_The task_
Please restate each entry below, word for word.

================================

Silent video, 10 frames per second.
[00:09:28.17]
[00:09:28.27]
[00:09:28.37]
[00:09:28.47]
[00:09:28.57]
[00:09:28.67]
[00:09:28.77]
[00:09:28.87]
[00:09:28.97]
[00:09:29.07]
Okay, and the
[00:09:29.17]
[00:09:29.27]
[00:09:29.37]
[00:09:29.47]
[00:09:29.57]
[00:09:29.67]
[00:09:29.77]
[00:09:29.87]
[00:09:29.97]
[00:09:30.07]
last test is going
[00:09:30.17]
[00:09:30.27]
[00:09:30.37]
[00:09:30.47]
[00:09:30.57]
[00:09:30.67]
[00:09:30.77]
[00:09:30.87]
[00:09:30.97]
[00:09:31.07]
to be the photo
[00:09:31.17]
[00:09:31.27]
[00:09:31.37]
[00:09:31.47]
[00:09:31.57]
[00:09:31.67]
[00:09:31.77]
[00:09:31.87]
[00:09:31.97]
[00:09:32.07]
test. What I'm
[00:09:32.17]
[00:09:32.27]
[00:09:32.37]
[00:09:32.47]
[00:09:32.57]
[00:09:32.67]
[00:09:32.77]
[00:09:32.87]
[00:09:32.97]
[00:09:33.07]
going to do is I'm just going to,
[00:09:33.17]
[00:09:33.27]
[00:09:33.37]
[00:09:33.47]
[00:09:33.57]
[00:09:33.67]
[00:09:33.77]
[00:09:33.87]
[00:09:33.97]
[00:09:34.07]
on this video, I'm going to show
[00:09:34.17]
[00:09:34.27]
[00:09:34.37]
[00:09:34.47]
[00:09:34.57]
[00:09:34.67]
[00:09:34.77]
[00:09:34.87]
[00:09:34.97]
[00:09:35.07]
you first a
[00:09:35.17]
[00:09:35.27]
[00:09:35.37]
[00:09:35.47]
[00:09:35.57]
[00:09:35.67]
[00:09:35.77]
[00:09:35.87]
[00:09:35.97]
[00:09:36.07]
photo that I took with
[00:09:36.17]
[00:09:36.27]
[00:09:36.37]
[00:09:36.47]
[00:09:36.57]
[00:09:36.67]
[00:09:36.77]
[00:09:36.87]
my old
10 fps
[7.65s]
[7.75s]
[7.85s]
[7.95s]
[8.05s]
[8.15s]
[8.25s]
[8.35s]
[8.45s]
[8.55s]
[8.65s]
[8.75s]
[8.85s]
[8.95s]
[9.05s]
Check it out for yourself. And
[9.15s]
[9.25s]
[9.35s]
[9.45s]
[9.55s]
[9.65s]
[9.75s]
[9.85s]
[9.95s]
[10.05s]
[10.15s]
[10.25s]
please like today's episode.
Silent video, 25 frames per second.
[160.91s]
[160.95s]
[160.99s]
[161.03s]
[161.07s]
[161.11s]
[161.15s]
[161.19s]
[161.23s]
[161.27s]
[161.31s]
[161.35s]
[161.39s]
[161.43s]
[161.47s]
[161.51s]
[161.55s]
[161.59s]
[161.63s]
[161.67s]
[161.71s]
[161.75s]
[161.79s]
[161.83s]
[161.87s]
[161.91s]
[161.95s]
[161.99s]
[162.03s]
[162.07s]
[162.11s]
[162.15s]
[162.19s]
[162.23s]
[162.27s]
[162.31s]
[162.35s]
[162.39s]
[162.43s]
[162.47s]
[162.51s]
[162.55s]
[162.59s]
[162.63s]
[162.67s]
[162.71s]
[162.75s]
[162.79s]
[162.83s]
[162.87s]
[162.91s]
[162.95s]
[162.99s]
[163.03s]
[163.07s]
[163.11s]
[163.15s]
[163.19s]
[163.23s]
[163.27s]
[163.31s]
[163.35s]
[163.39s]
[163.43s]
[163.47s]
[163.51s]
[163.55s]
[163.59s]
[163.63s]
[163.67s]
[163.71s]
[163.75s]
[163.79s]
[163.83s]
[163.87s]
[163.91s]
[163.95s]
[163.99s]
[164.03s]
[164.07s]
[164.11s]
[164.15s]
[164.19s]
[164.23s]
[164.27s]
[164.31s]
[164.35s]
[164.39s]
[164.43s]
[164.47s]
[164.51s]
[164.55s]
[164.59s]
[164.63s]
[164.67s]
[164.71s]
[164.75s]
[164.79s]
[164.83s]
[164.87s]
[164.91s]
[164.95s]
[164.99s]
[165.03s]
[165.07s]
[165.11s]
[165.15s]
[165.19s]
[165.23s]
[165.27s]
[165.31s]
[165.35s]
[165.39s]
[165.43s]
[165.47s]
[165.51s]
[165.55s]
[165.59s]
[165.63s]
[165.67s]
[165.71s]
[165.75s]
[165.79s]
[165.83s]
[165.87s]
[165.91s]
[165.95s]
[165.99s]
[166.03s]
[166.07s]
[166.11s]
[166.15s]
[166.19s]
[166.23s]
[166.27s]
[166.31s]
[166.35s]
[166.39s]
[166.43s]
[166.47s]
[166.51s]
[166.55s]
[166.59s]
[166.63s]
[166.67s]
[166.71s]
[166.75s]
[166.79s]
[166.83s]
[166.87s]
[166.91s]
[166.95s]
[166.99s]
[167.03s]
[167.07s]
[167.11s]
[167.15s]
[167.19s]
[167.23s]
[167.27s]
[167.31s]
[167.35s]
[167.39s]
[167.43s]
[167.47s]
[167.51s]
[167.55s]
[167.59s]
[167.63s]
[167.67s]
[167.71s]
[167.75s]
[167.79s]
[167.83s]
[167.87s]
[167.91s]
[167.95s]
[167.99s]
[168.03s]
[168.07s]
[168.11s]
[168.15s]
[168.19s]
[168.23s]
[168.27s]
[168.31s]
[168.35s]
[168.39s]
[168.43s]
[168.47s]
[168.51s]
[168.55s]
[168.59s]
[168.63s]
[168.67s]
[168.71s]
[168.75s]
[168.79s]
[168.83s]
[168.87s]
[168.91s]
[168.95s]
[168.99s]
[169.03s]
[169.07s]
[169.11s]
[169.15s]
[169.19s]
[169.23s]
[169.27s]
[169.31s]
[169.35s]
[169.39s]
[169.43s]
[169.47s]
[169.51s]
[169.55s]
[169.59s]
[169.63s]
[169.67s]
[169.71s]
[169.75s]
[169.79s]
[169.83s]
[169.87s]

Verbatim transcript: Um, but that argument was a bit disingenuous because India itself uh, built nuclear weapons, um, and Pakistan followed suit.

================================

_Exercise output_
Silent video, 10 frames per second.
[00:09:28.17]
[00:09:28.27]
[00:09:28.37]
[00:09:28.47]
[00:09:28.57]
[00:09:28.67]
[00:09:28.77]
[00:09:28.87]
[00:09:28.97]
[00:09:29.07]
Okay, and the
[00:09:29.17]
[00:09:29.27]
[00:09:29.37]
[00:09:29.47]
[00:09:29.57]
[00:09:29.67]
[00:09:29.77]
[00:09:29.87]
[00:09:29.97]
[00:09:30.07]
last test is going
[00:09:30.17]
[00:09:30.27]
[00:09:30.37]
[00:09:30.47]
[00:09:30.57]
[00:09:30.67]
[00:09:30.77]
[00:09:30.87]
[00:09:30.97]
[00:09:31.07]
to be the photo
[00:09:31.17]
[00:09:31.27]
[00:09:31.37]
[00:09:31.47]
[00:09:31.57]
[00:09:31.67]
[00:09:31.77]
[00:09:31.87]
[00:09:31.97]
[00:09:32.07]
test. What I'm
[00:09:32.17]
[00:09:32.27]
[00:09:32.37]
[00:09:32.47]
[00:09:32.57]
[00:09:32.67]
[00:09:32.77]
[00:09:32.87]
[00:09:32.97]
[00:09:33.07]
going to do is I'm just going to,
[00:09:33.17]
[00:09:33.27]
[00:09:33.37]
[00:09:33.47]
[00:09:33.57]
[00:09:33.67]
[00:09:33.77]
[00:09:33.87]
[00:09:33.97]
[00:09:34.07]
on this video, I'm going to show
[00:09:34.17]
[00:09:34.27]
[00:09:34.37]
[00:09:34.47]
[00:09:34.57]
[00:09:34.67]
[00:09:34.77]
[00:09:34.87]
[00:09:34.97]
[00:09:35.07]
you first a
[00:09:35.17]
[00:09:35.27]
[00:09:35.37]
[00:09:35.47]
[00:09:35.57]
[00:09:35.67]
[00:09:35.77]
[00:09:35.87]
[00:09:35.97]
[00:09:36.07]
photo that I took with
[00:09:36.17]
[00:09:36.27]
[00:09:36.37]
[00:09:36.47]
[00:09:36.57]
[00:09:36.67]
[00:09:36.77]
[00:09:36.87]
my old
10 fps
[7.65s]
[7.75s]
[7.85s]
[7.95s]
[8.05s]
[8.15s]
[8.25s]
[8.35s]
[8.45s]
[8.55s]
[8.65s]
[8.75s]
[8.85s]
[8.95s]
[9.05s]
Check it out for yourself. And
[9.15s]
[9.25s]
[9.35s]
[9.45s]
[9.55s]
[9.65s]
[9.75s]
[9.85s]
[9.95s]
[10.05s]
[10.15s]
[10.25s]
please like today's episode.
Silent video, 25 frames per second.
[160.91s]
[160.95s]
[160.99s]
[161.03s]
[161.07s]
[161.11s]
[161.15s]
[161.19s]
[161.23s]
[161.27s]
[161.31s]
[161.35s]
[161.39s]
[161.43s]
[161.47s]
[161.51s]
[161.55s]
[161.59s]
[161.63s]
[161.67s]
[161.71s]
[161.75s]
[161.79s]
[161.83s]
[161.87s]
[161.91s]
[161.95s]
[161.99s]
[162.03s]
[162.07s]
[162.11s]
[162.15s]
[162.19s]
[162.23s]
[162.27s]
[162.31s]
[162.35s]
[162.39s]
[162.43s]
[162.47s]
[162.51s]
[162.55s]
[162.59s]
[162.63s]
[162.67s]
[162.71s]
[162.75s]
[162.79s]
[162.83s]
[162.87s]
[162.91s]
[162.95s]
[162.99s]
[163.03s]
[163.07s]
[163.11s]
[163.15s]
[163.19s]
[163.23s]
[163.27s]
[163.31s]
[163.35s]
[163.39s]
[163.43s]
[163.47s]
[163.51s]
[163.55s]
[163.59s]
[163.63s]
[163.67s]
[163.71s]
[163.75s]
[163.79s]
[163.83s]
[163.87s]
[163.91s]
[163.95s]
[163.99s]
[164.03s]
[164.07s]
[164.11s]
[164.15s]
[164.19s]
[164.23s]
[164.27s]
[164.31s]
[164.35s]
[164.39s]
[164.43s]
[164.47s]
[164.51s]
[164.55s]
[164.59s]
[164.63s]
[164.67s]
[164.71s]
[164.75s]
[164.79s]
[164.83s]
[164.87s]
[164.91s]
[164.95s]
[164.99s]
[165.03s]
[165.07s]
[165.11s]
[165.15s]
[165.19s]
[165.23s]
[165.27s]
[165.31s]
[165.35s]
[165.39s]
[165.43s]
[165.47s]
[165.51s]
[165.55s]
[165.59s]
[165.63s]
[165.67s]
[165.71s]
[165.75s]
[165.79s]
[165.83s]
[165.87s]
[165.91s]
[165.95s]
[165.99s]
[166.03s]
[166.07s]
[166.11s]
[166.15s]
[166.19s]
[166.23s]
[166.27s]
[166.31s]
[166.35s]
[166.39s]
[166.43s]
[166.47s]
[166.51s]
[166.55s]
[166.59s]
[166.63s]
[166.67s]
[166.71s]
[166.75s]
[166.79s]
[166.83s]
[166.87s]
[166.91s]
[166.95s]
[166.99s]
[167.03s]
[167.07s]
[167.11s]
[167.15s]
[167.19s]
[167.23s]
[167.27s]
[167.31s]
[167.35s]
[167.39s]
[167.43s]
[167.47s]
[167.51s]
[167.55s]
[167.59s]
[167.63s]
[167.67s]
[167.71s]
[167.75s]
[167.79s]
[167.83s]
[167.87s]
[167.91s]
[167.95s]
[167.99s]
[168.03s]
[168.07s]
[168.11s]
[168.15s]
[168.19s]
[168.23s]
[168.27s]
[168.31s]
[168.35s]
[168.39s]
[168.43s]
[168.47s]
[168.51s]
[168.55s]
[168.59s]
[168.63s]
[168.67s]
[168.71s]
[168.75s]
[168.79s]
[168.83s]
[168.87s]
[168.91s]
[168.95s]
[168.99s]
[169.03s]
[169.07s]
[169.11s]
[169.15s]
[169.19s]
[169.23s]
[169.27s]
[169.31s]
[169.35s]
[169.39s]
[169.43s]
[169.47s]
[169.51s]
[169.55s]
[169.59s]
[169.63s]
[169.67s]
[169.71s]
[169.75s]
[169.79s]
[169.83s]
[169.87s]

Verbatim transcript: Um, but that argument was a bit disingenuous because India itself uh, built nuclear weapons, um, and Pakistan followed suit.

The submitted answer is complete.